> **About this task**: Copy out the records precisely, omitting pictures.

Stored items:
*****

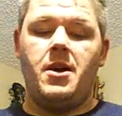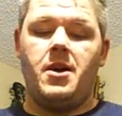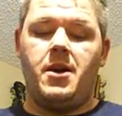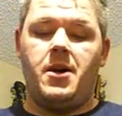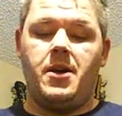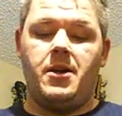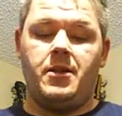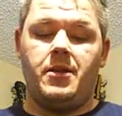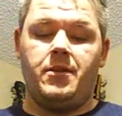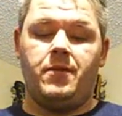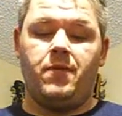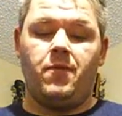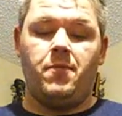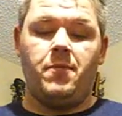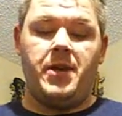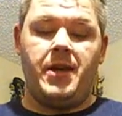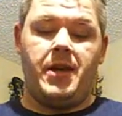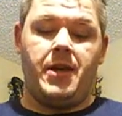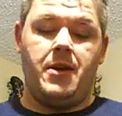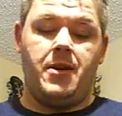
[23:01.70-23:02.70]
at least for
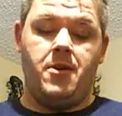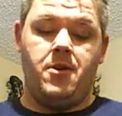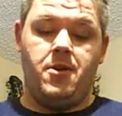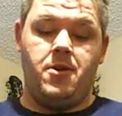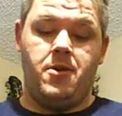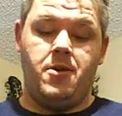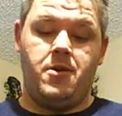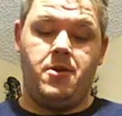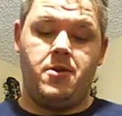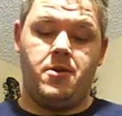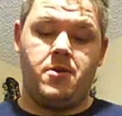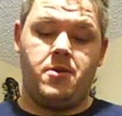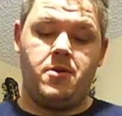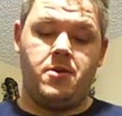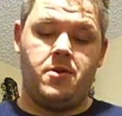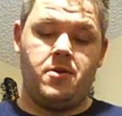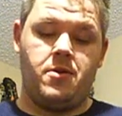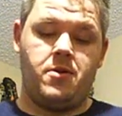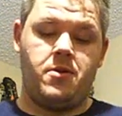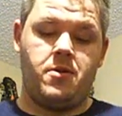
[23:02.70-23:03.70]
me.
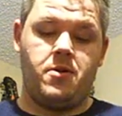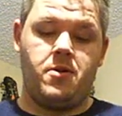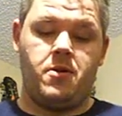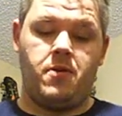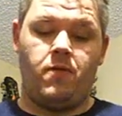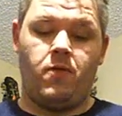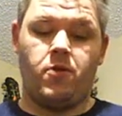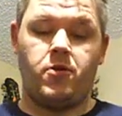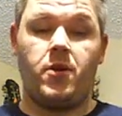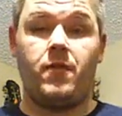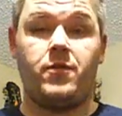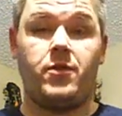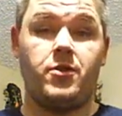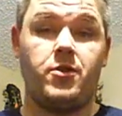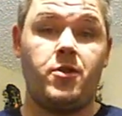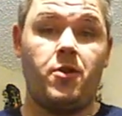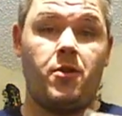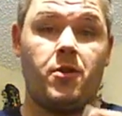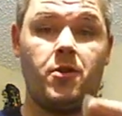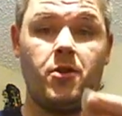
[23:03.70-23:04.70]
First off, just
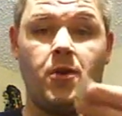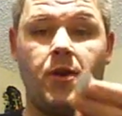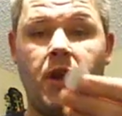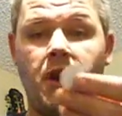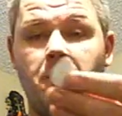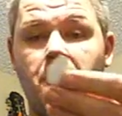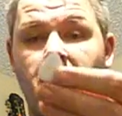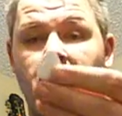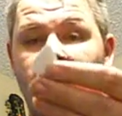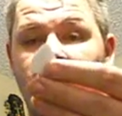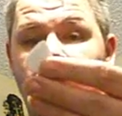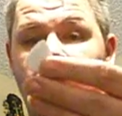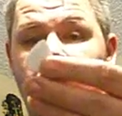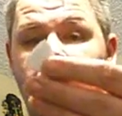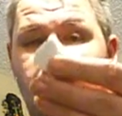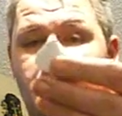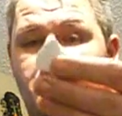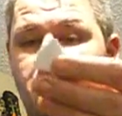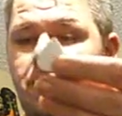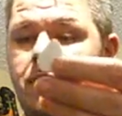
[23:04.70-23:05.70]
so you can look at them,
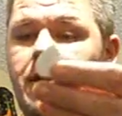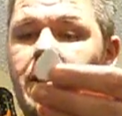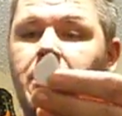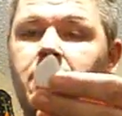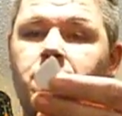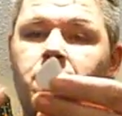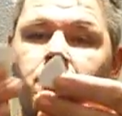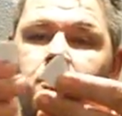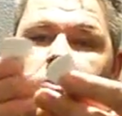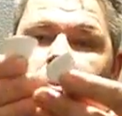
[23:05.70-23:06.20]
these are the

*****

> **Task response**:
[23:01.70-23:02.70]
at least for
[23:02.70-23:03.70]
me.
[23:03.70-23:04.70]
First off, just
[23:04.70-23:05.70]
so you can look at them,
[23:05.70-23:06.20]
these are the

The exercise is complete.